══ Extracted information
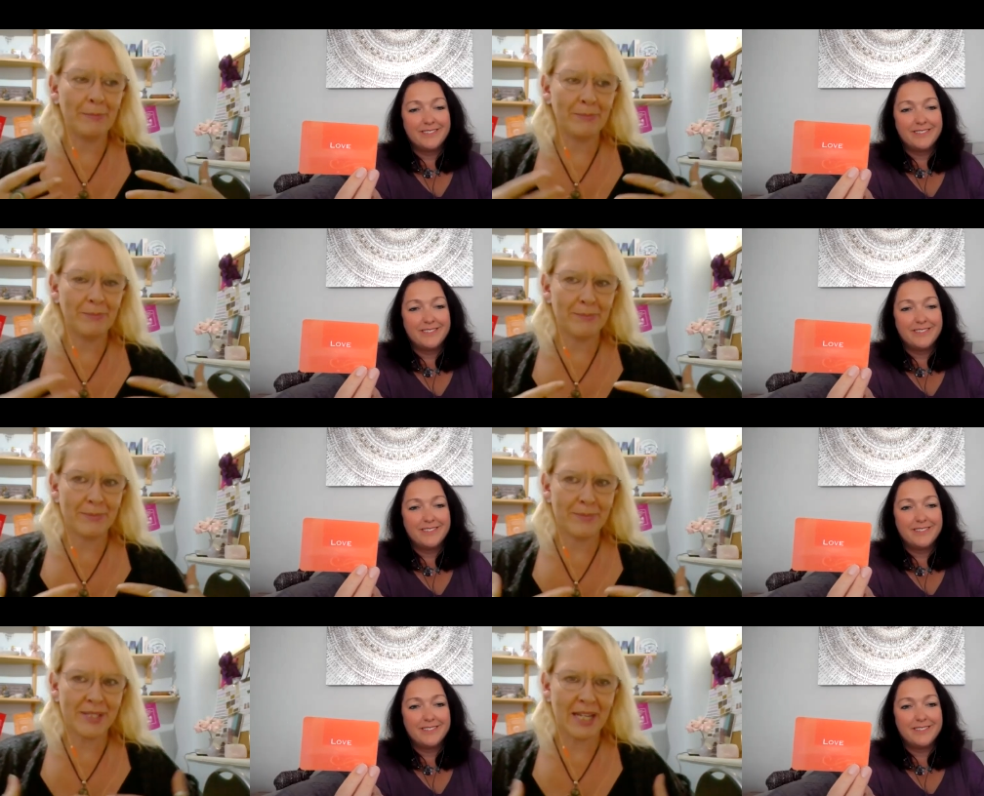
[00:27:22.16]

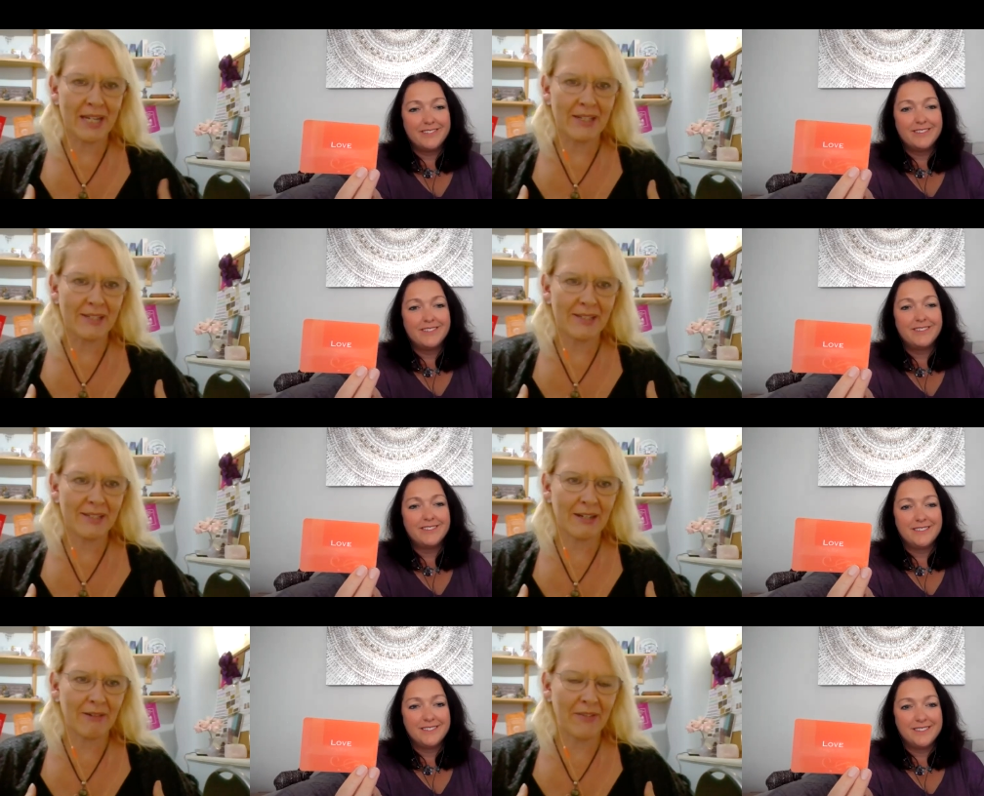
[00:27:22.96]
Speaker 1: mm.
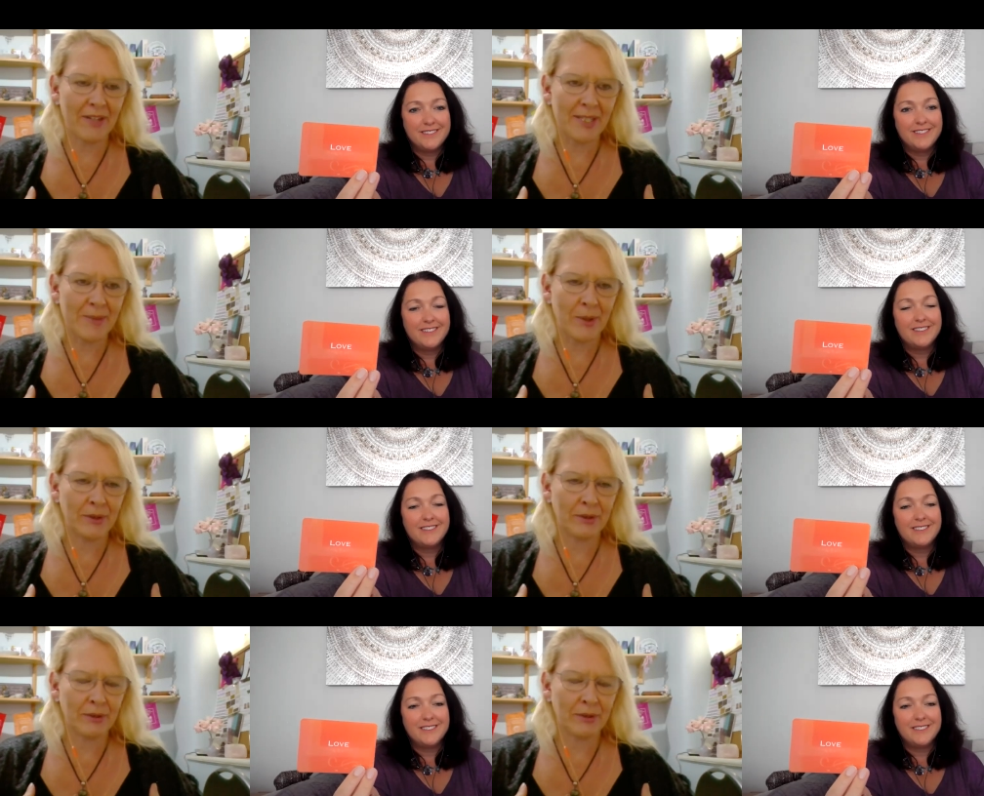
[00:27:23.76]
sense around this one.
════
══ Extracted information
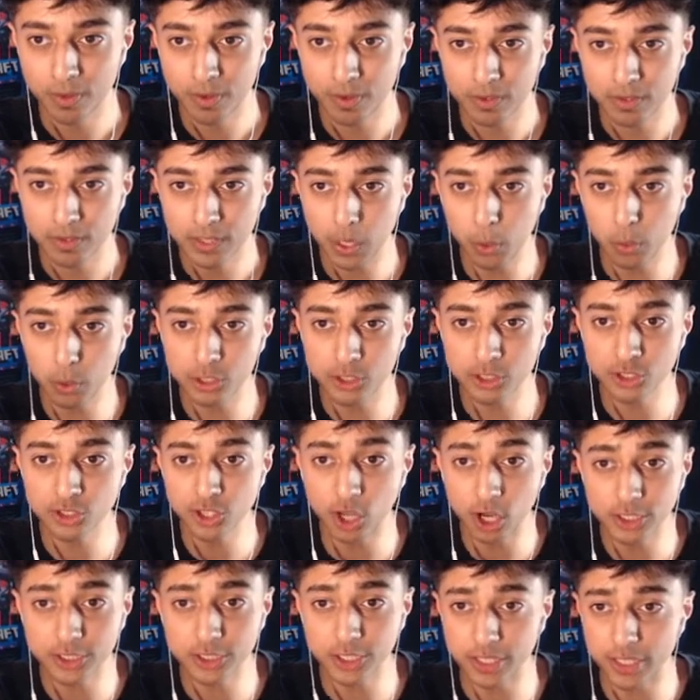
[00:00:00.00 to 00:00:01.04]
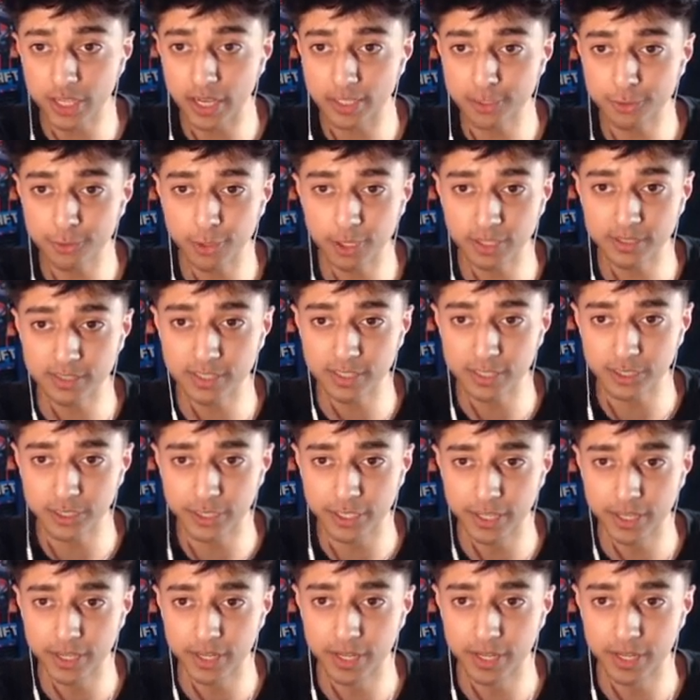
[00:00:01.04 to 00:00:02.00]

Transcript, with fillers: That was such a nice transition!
════
## Problem requirements
Lines wanted from the entries above: the one with "[00:00:00.00 to 00:00:01.04]", the one with "Transcript, with fillers: That", and all lines between. Please copy them exactly, without the pictures and without anything else.

## Task result
[00:00:00.00 to 00:00:01.04]
[00:00:01.04 to 00:00:02.00]

Transcript, with fillers: That was such a nice transition!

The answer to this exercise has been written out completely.